During the pandemic and beyond, it makes sense to have targeted treatments for different client segments—again, using objective criteria, with appropriate input from legal and compliance teams. Consider using a centralized team, as the relevant client relationships could span multiple business units. Without such a team, it may not be clear who has ultimate responsibility: the risk organization, the product P&L owner(s), an operations group or some other unit.
Most bankers have known for a while that their risk management tools weren’t nimble enough to adapt to overnight changes in circumstances. We recommend digitizing processes and creating monitoring dashboards—but we also explicitly recommend against treating this as merely a technology exercise, as the tools themselves are secondary.
Now, as you prepare to emerge from the crisis, start with the fundamentals:
With an end-to-end view of risk processes, you should have more accountability and better decision-making. You’ll also be more likely to see savings from reducing duplicative activity, eliminating manual testing efforts and limiting errors that must be researched and corrected.
With all the urgent priorities right now, your team may not put “purpose” high on the list. But emphasizing your organization’s purpose may be one of the best ways to rally the team for the hard work ahead.
As tough as the crisis has been, employees have risen to the occasion at many banks, demonstrating the behaviors CEOs and CHROs hope for, but don’t always see. Employees broke down silos and took initiative, ownership and accountability. And they made and executed decisions quickly.
Distill the root causes behind these elusive behaviors and why they occurred so widely and organically during the crisis. Then take steps to make these behaviors stick, help managers continue to reinforce them and update processes that can help sustain them.
It’s also essential to articulate how your organization’s purpose, mission and values connect to business outcomes, and how they can help society at large by achieving those outcomes. When the effort is genuine, it can help your employees recommit to the organization by understanding its higher purpose.
Along with getting employees back to the workplace safely, some banks are considering a permanent hybrid working-from-home (WFH) model, with most employees working from home at least some of the time.

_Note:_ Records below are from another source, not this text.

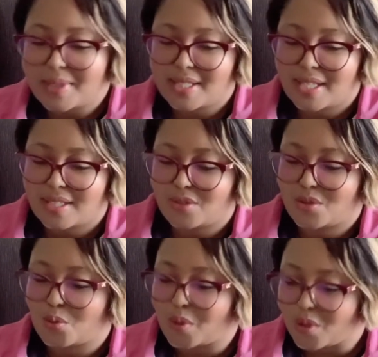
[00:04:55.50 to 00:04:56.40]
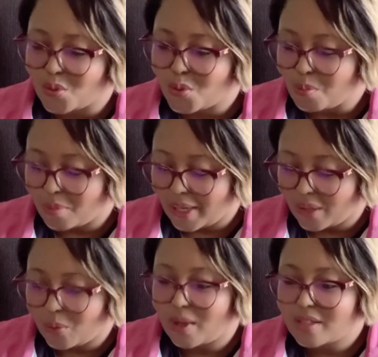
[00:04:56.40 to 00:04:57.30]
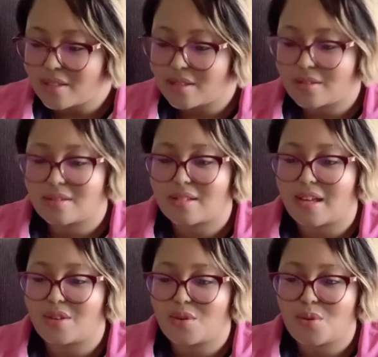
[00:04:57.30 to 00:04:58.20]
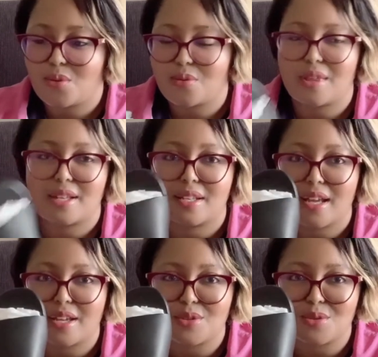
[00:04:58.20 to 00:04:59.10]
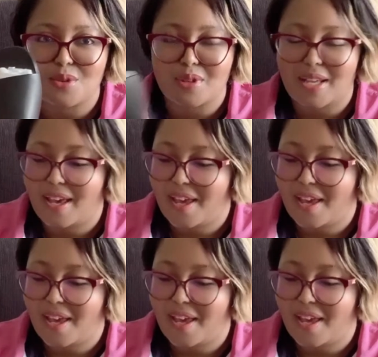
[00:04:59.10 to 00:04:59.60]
sandals were two black ones because I know that I do not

Remote work has implications for teaming, technology and tools and productivity. Be sure to implement collaboration tools that fit your culture, so you can help employees work as effectively as they did before the crisis—or even more so. You’ll also want to find ways to foster a sense of community in a remote working model across all of your facilities, and you’ll want to help your managers learn a new style of leadership. None of this will happen by chance. You will need to intentionally redefine the way you work.
The bank of the future will likely need workers with different skills, and that could require new approaches to recruiting, training and retention. The number of full-time employees will likely decline, as companies across the board try to make workforce planning more agile. The share of “contingent workers”, managed services and outsourcing arrangements will also likely increase. And more employees may opt for part-time work as they seek flexibility.

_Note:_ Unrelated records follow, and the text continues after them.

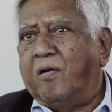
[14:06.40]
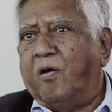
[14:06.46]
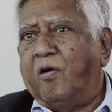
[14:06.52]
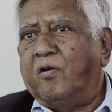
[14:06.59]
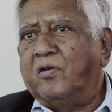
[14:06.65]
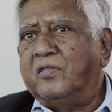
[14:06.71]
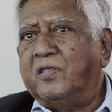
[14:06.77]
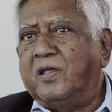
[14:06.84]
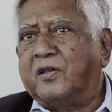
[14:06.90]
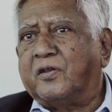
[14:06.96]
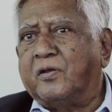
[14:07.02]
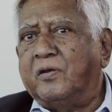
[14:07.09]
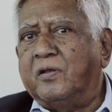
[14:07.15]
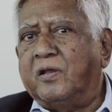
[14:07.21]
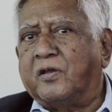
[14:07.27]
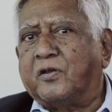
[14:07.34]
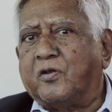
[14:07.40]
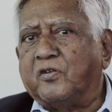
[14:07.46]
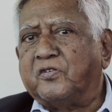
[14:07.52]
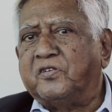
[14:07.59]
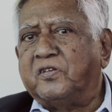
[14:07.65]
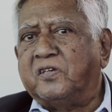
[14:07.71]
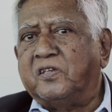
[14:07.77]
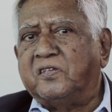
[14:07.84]
All the
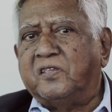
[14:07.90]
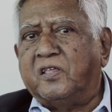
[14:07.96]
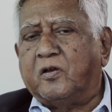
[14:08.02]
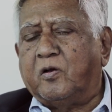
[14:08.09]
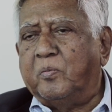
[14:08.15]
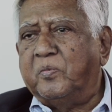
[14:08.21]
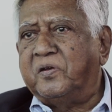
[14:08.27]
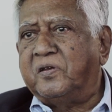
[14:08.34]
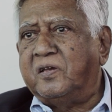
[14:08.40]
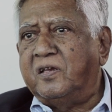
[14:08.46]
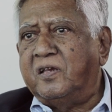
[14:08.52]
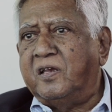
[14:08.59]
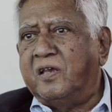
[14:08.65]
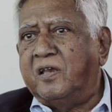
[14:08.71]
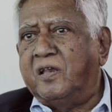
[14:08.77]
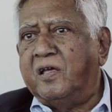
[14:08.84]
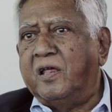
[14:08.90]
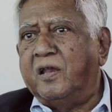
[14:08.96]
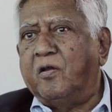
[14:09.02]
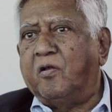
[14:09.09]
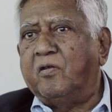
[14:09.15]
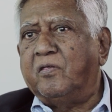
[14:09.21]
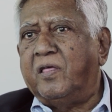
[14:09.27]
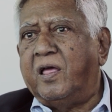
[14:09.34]
atrocities they committed in India and
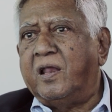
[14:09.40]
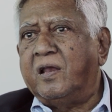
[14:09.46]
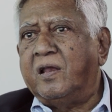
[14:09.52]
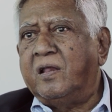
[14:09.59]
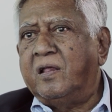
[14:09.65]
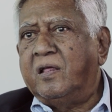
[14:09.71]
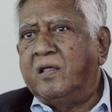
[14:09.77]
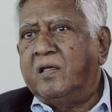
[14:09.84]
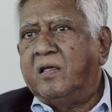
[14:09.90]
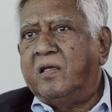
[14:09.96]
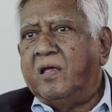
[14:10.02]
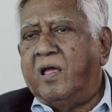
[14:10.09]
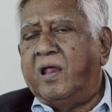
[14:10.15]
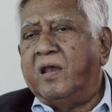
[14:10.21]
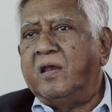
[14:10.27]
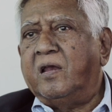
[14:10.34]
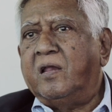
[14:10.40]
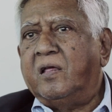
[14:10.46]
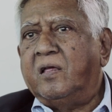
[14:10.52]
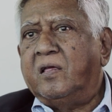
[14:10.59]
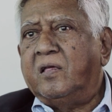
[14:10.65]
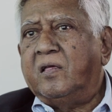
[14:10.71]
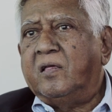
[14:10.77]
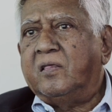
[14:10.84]
all that. And
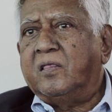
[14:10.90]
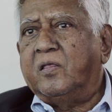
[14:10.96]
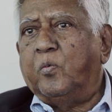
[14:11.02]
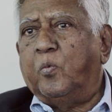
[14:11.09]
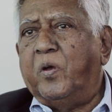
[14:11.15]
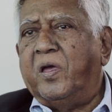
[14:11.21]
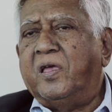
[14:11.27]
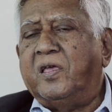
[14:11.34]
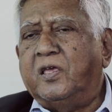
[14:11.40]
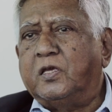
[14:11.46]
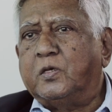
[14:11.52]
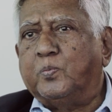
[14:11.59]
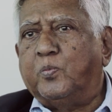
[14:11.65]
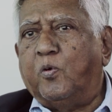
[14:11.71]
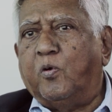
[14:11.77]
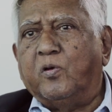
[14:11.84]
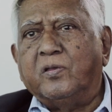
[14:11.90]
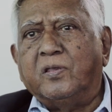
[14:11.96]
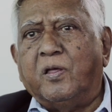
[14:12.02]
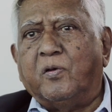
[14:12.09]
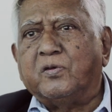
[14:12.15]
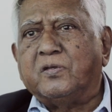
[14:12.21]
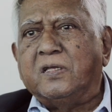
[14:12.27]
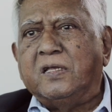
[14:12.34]
the way he spoke,
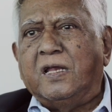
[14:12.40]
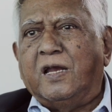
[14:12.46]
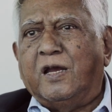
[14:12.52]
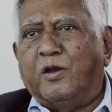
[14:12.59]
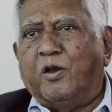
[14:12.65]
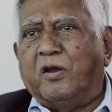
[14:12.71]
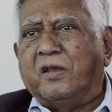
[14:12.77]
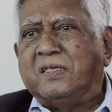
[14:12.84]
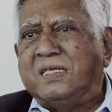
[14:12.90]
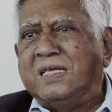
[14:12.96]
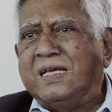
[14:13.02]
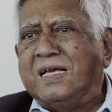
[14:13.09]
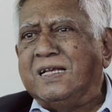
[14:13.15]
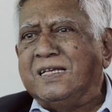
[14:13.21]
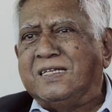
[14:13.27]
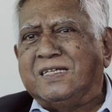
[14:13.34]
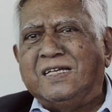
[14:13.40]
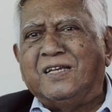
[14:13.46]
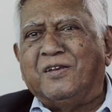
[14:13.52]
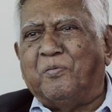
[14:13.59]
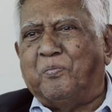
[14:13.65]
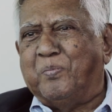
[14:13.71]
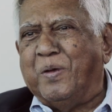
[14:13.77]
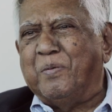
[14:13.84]
there was not a single
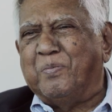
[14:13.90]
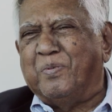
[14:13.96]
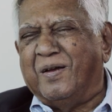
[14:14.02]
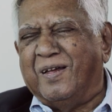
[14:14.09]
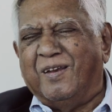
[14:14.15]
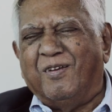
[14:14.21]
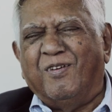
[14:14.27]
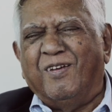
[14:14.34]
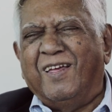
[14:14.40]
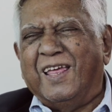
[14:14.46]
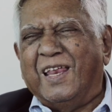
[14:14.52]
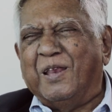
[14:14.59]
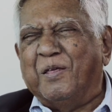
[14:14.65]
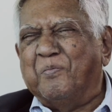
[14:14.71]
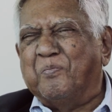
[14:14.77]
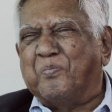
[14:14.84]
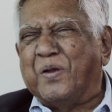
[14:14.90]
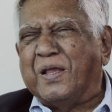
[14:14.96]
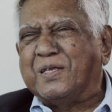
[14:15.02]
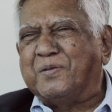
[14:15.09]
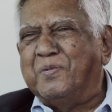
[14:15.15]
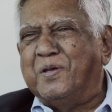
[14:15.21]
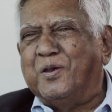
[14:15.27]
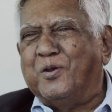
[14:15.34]
sheet of paper. You know. It
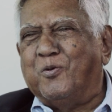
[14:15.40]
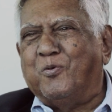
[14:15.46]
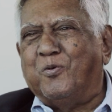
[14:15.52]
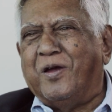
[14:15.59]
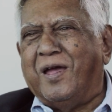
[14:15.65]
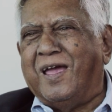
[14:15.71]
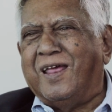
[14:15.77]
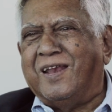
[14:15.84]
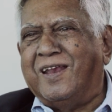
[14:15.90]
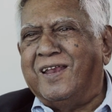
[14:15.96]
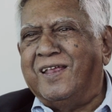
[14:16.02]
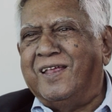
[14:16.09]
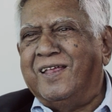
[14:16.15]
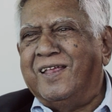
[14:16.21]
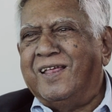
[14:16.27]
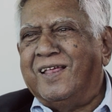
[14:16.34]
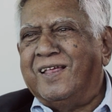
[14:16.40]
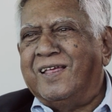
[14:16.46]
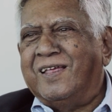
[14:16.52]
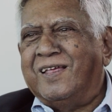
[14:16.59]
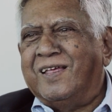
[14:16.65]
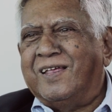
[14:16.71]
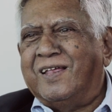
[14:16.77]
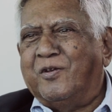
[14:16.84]
impressed me no end.
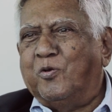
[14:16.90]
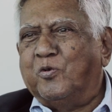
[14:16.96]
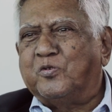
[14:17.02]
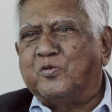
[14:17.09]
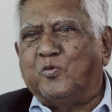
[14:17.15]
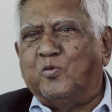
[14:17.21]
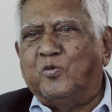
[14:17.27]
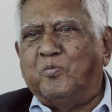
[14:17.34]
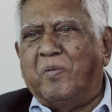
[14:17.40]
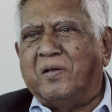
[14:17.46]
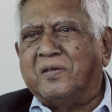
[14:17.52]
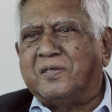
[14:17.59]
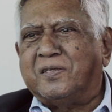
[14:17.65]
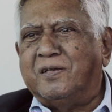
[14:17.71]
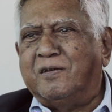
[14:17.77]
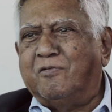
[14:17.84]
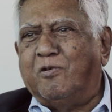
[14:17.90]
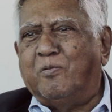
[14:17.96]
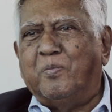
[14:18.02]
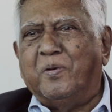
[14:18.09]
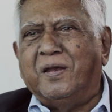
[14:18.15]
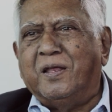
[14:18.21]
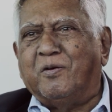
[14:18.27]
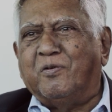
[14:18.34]
No schoolmaster,
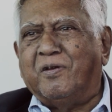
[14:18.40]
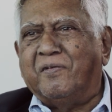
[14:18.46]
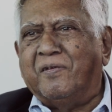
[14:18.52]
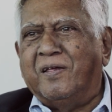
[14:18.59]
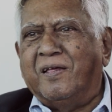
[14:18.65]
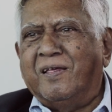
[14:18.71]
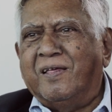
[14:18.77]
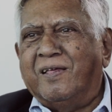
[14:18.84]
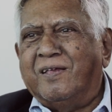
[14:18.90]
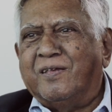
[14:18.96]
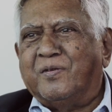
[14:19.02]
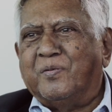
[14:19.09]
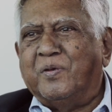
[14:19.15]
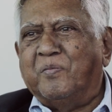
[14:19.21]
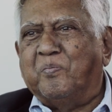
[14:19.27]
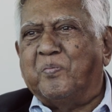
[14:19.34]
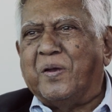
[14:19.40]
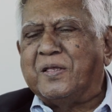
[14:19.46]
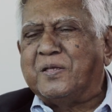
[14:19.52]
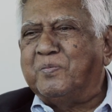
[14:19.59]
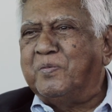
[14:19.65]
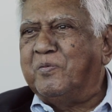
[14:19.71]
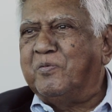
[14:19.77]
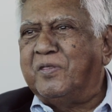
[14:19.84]
nobody could have
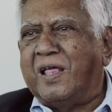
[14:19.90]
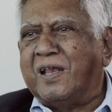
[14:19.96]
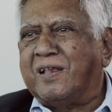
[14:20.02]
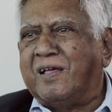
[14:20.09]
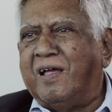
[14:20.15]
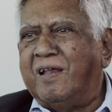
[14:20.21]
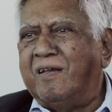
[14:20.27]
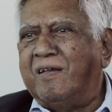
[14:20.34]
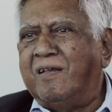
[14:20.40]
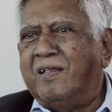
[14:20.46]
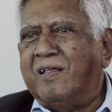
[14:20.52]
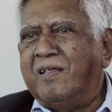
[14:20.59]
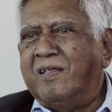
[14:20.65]
impressed me with that kind of.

Talent acquisition will likely move toward virtual interviews and onboarding programs. That could be followed by changes to your learning and development processes. Remote work means that measuring productivity and managing performance will likely change as well. In this environment, managers will need to shift toward managing for outcomes rather than by face-time in the office.
Leaders need to reenvision the way they acquire and manage labor—not just to get work done, but to create a workforce that is more fulfilled, more effective and more resilient than the teams they have today.